The story of land grabbing in Ituri highlights several themes about how and why people take land from each other, and thus has relevance for similar situations in other places. These themes include (1) the importance of historical context in understanding current issues, (2) the incorporation of land into broader power struggles in ways that produce violence, and (3) the challenges faced by post-conflict efforts to resolve land conflicts. In addition, (4) perception is a key element in understanding claims about which land is ‘your land’, which land is ‘my land,’ and whether the land was created ‘for you and me,’ or just for ‘me.’
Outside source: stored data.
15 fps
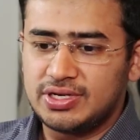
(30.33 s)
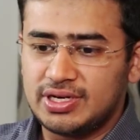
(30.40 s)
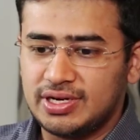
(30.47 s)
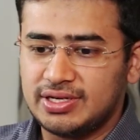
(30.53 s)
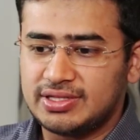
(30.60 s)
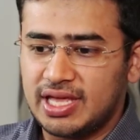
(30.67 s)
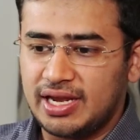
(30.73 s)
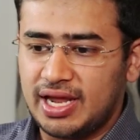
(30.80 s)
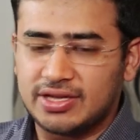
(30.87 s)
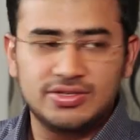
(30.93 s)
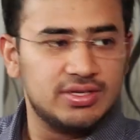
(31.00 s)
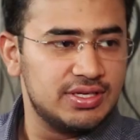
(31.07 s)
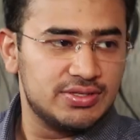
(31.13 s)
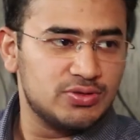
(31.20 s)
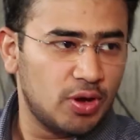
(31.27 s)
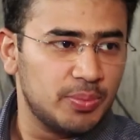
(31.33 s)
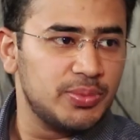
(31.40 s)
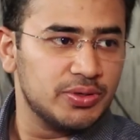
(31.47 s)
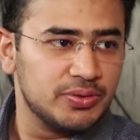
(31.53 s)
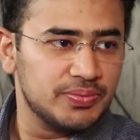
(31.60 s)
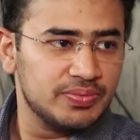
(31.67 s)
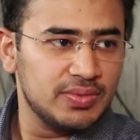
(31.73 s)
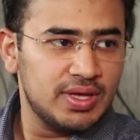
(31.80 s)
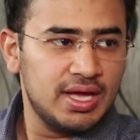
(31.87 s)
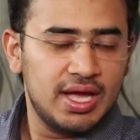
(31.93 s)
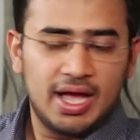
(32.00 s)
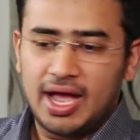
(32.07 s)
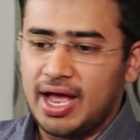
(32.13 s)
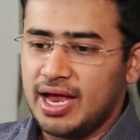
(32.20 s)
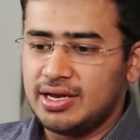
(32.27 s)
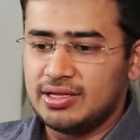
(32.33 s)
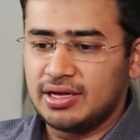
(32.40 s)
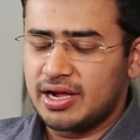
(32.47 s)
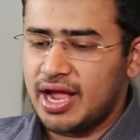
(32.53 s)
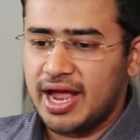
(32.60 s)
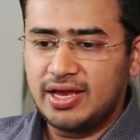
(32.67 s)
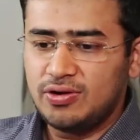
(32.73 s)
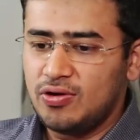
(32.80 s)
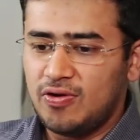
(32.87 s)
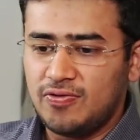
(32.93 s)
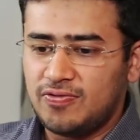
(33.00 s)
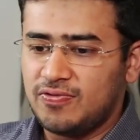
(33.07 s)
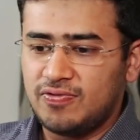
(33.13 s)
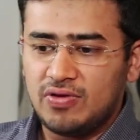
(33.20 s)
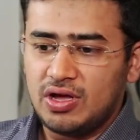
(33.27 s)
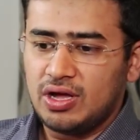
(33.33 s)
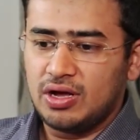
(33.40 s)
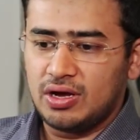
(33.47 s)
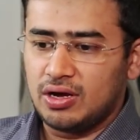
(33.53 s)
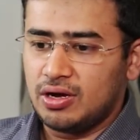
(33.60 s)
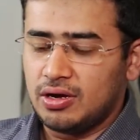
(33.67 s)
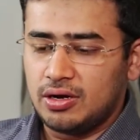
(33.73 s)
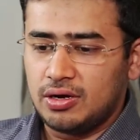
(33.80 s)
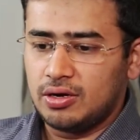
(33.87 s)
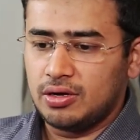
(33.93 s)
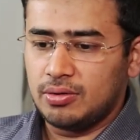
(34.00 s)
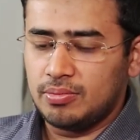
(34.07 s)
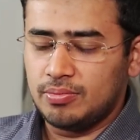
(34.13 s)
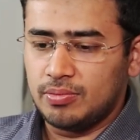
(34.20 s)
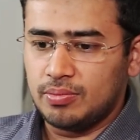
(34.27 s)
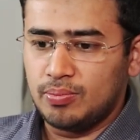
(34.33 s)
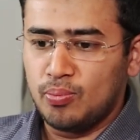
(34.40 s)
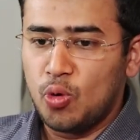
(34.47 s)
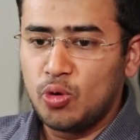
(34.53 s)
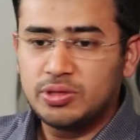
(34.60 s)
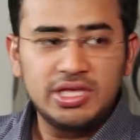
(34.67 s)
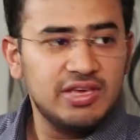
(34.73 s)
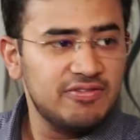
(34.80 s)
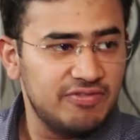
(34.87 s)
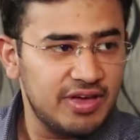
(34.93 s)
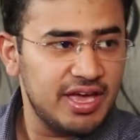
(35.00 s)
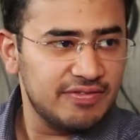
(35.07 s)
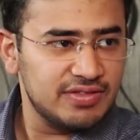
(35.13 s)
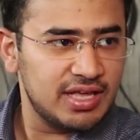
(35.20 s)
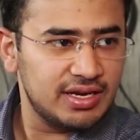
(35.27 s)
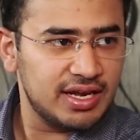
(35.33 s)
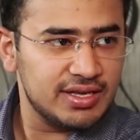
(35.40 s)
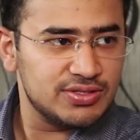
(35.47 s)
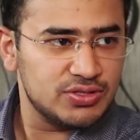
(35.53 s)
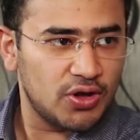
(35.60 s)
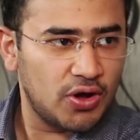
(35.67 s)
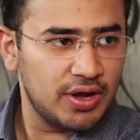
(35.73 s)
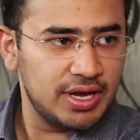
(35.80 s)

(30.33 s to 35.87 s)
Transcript: on earth can actually stop you. And the kind of Modi wave that I saw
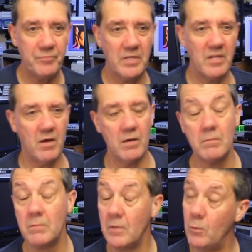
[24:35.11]
No,
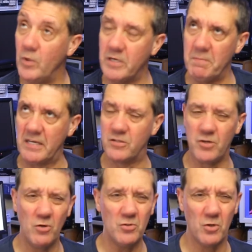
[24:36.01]
we can make a
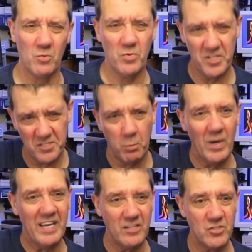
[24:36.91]
dongle with a
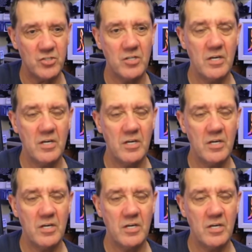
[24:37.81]
switch.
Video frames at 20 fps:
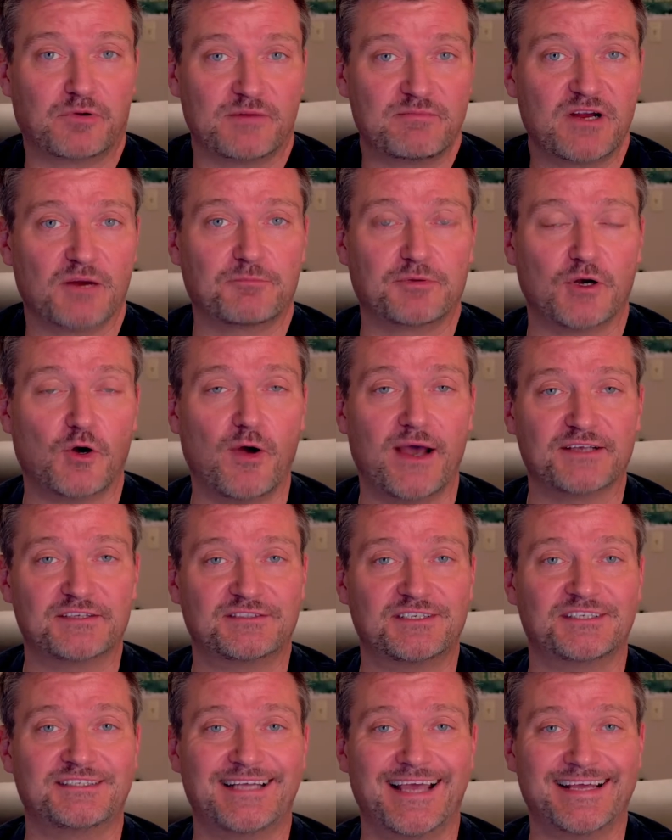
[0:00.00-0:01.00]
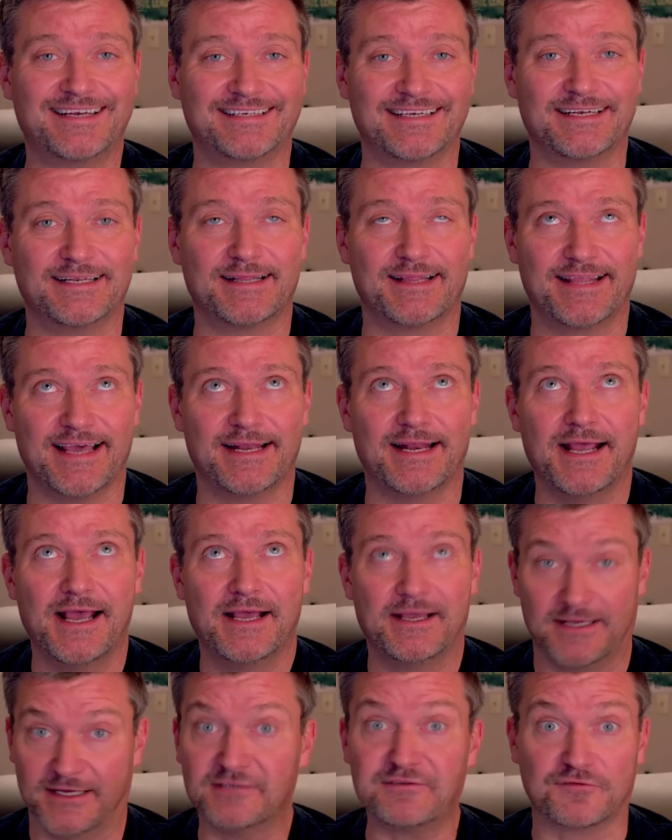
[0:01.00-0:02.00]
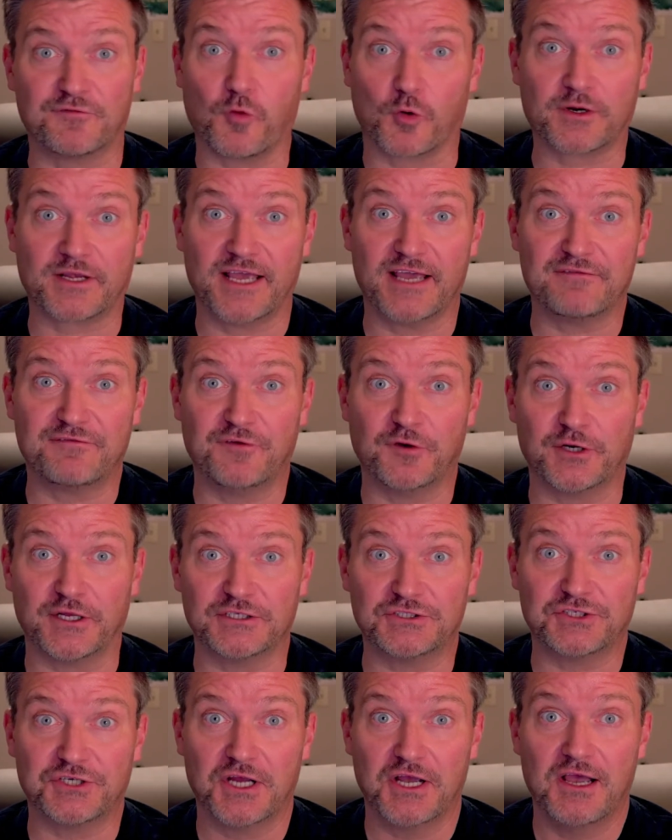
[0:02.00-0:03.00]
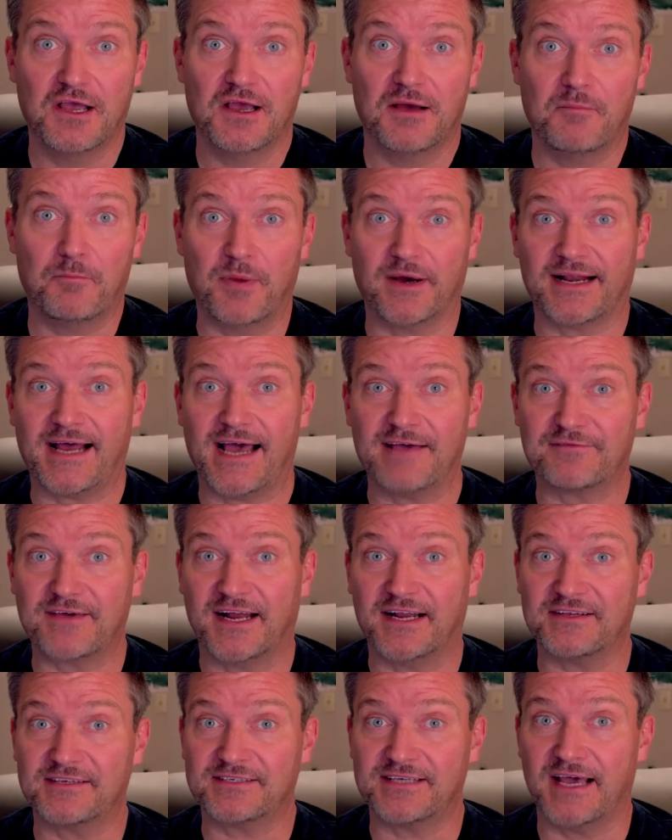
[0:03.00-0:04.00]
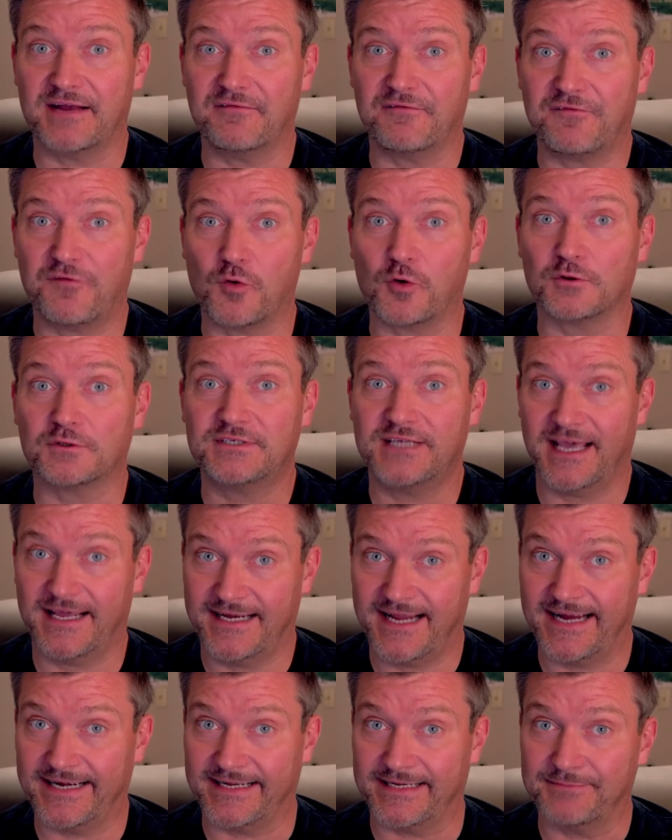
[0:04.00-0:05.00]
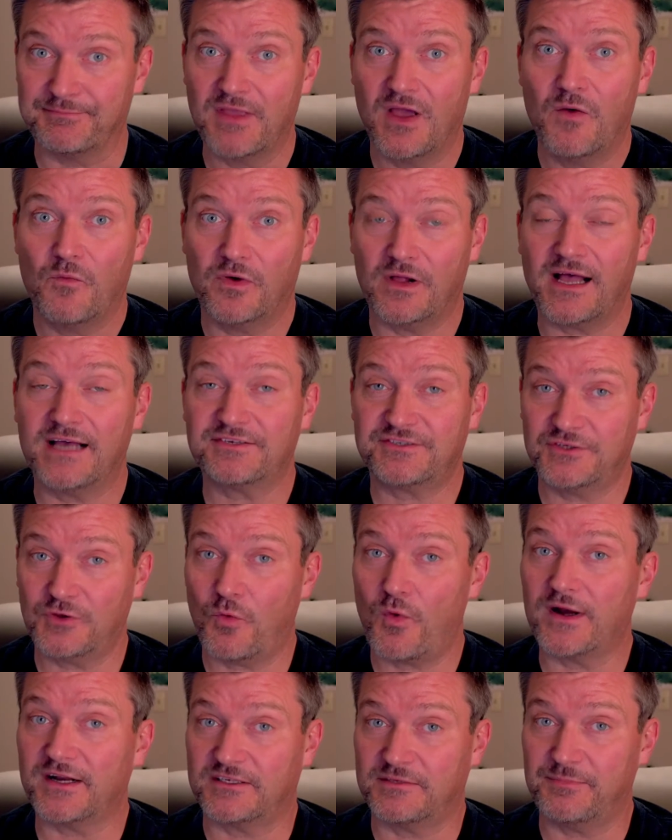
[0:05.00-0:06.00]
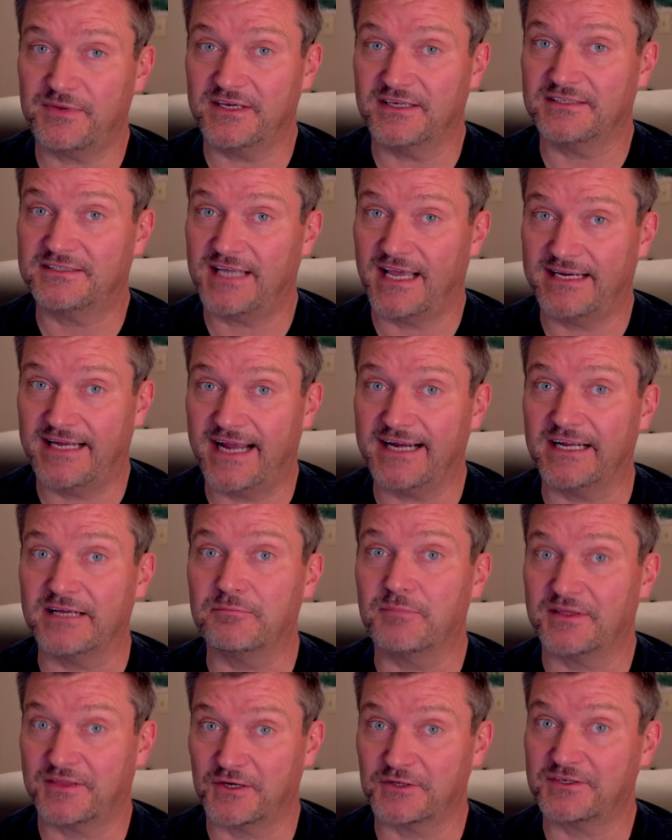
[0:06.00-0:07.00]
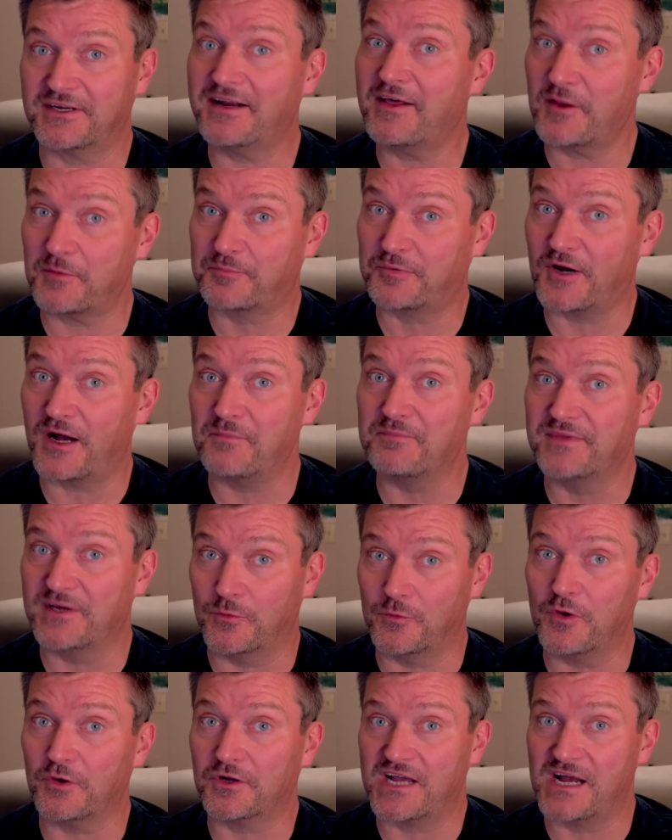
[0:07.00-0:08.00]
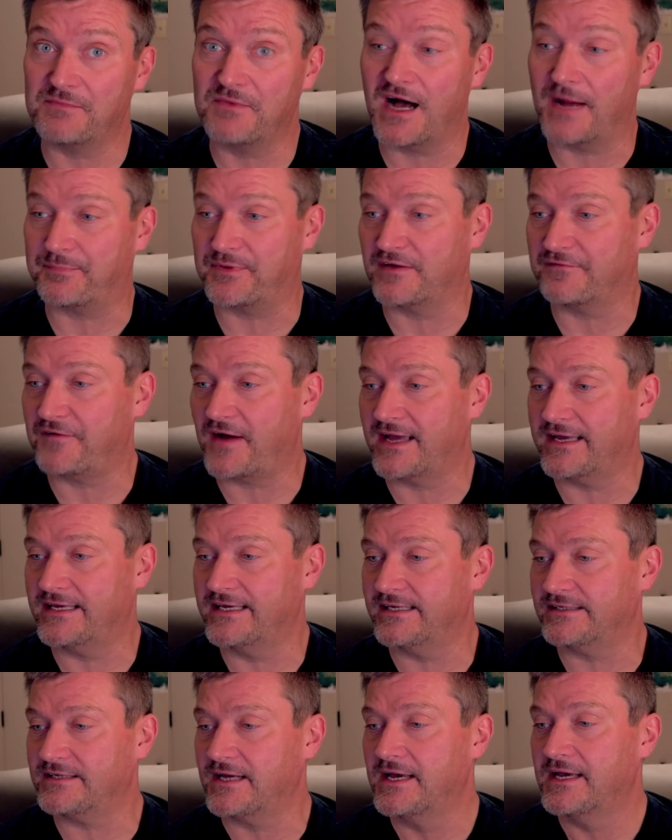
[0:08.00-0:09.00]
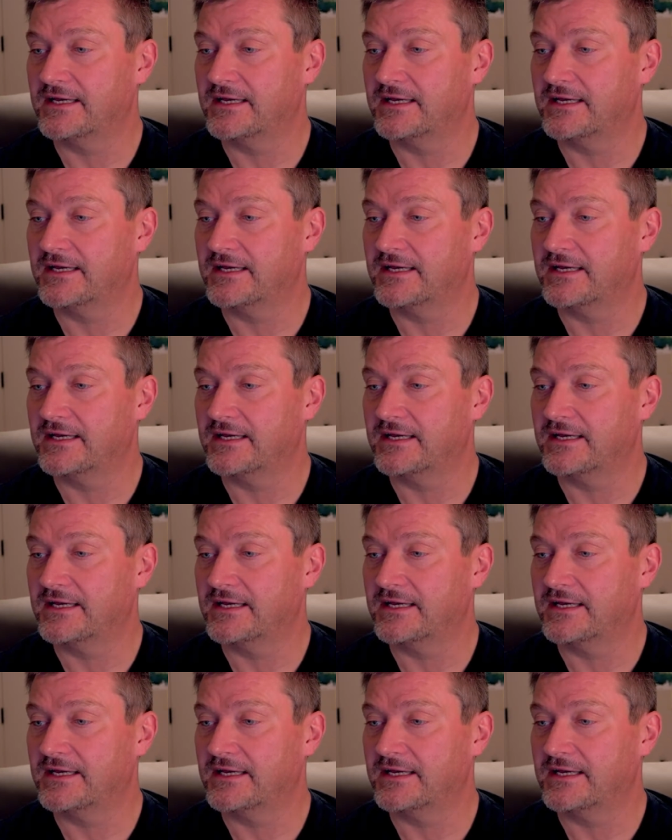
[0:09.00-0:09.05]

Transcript: Premiere Pro has detected that it's 4K footage, but I've got it set for 1080. Well, I still want it to be in 1080, but there's another problem that will come up if I hit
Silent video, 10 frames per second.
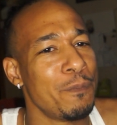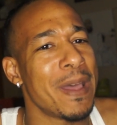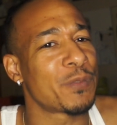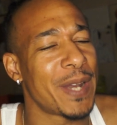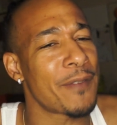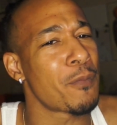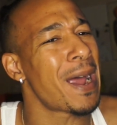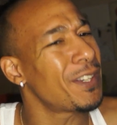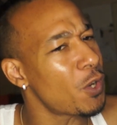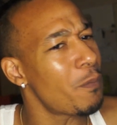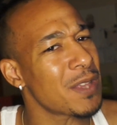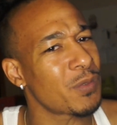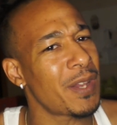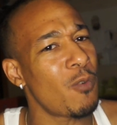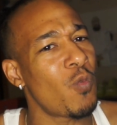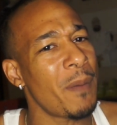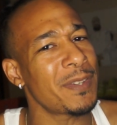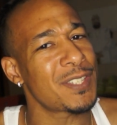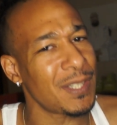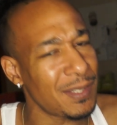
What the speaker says: You mess with everybody. Don't mess with that woman.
Many contemporary episodes of land grabbing have ties to historical events and processes. For example, in highly publicised cases in Zimbabwe (Moyo, 2005) and the West Bank (Blanche, 2008), current land grabs are intimately tied to and should be understood in relation to their historical contexts. In Eastern Sudan, the post-independence state continued colonial land use policies that exacerbated local conflicts, thus linking recent land grabs to perceptions of historical injustice and increasing the likelihood of violent conflict (Fahey, 2007; El Hadary and Samat, 2011). Also in Ituri, many recent land grabs have ties to historical policies that favoured certain groups over others. This chapter will illustrate how disputes over boundaries, ownership, or access are often interpreted through perceptions of past greed and grievance.